Your task is to transcribe, word for word, the line containing "[0:01.00-0:02.00]" and all lines that follow it to the end of the entries. Leave out the pictures.

(Saved entries)
****************************************

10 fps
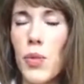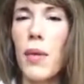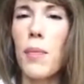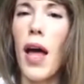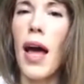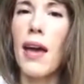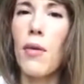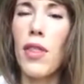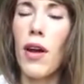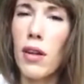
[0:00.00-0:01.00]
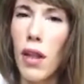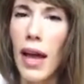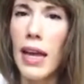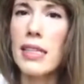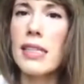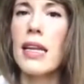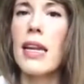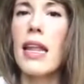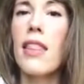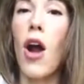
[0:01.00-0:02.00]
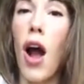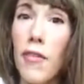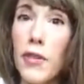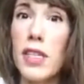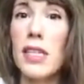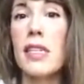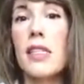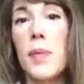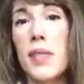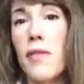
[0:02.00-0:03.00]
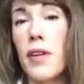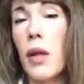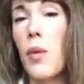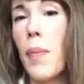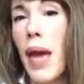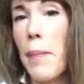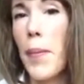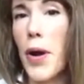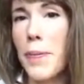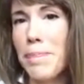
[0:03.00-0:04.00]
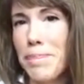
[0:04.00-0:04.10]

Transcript: We apply it with our clients and in their offices, and specifically with paper.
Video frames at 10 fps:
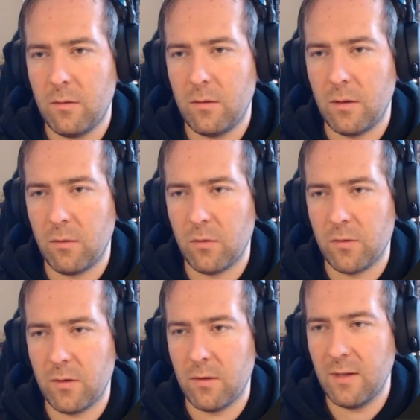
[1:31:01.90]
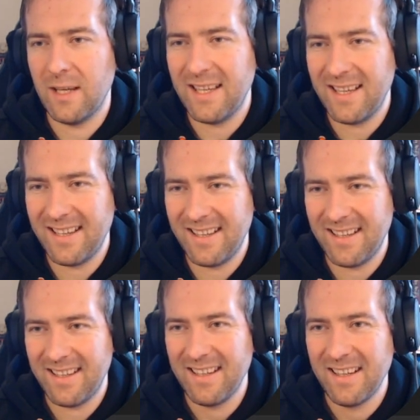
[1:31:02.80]
There was a
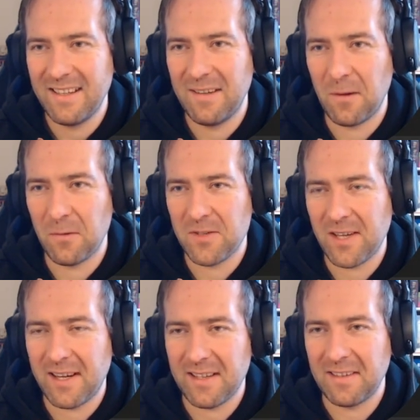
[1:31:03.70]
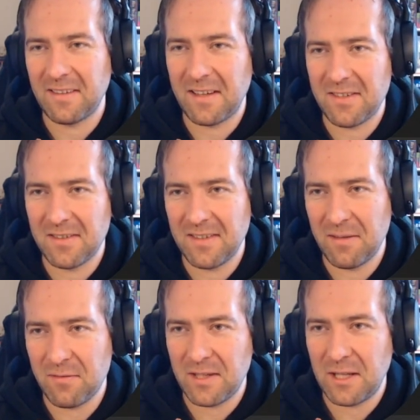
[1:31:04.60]
non-cycle detection
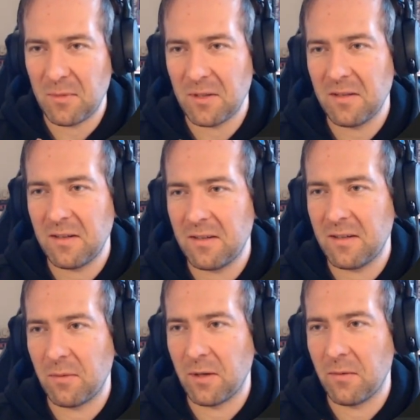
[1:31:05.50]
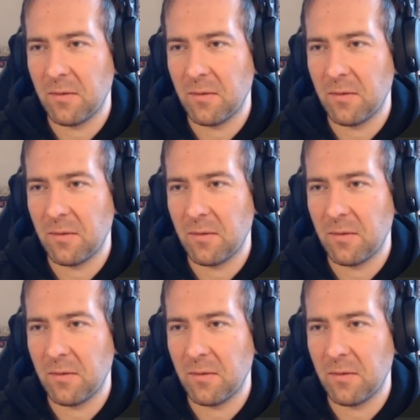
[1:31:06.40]
if statement in there. There we go.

****************************************

■ **Reply to the exercise**
[0:01.00-0:02.00]
[0:02.00-0:03.00]
[0:03.00-0:04.00]
[0:04.00-0:04.10]

Transcript: We apply it with our clients and in their offices, and specifically with paper.
Video frames at 10 fps:
[1:31:01.90]
[1:31:02.80]
There was a
[1:31:03.70]
[1:31:04.60]
non-cycle detection
[1:31:05.50]
[1:31:06.40]
if statement in there. There we go.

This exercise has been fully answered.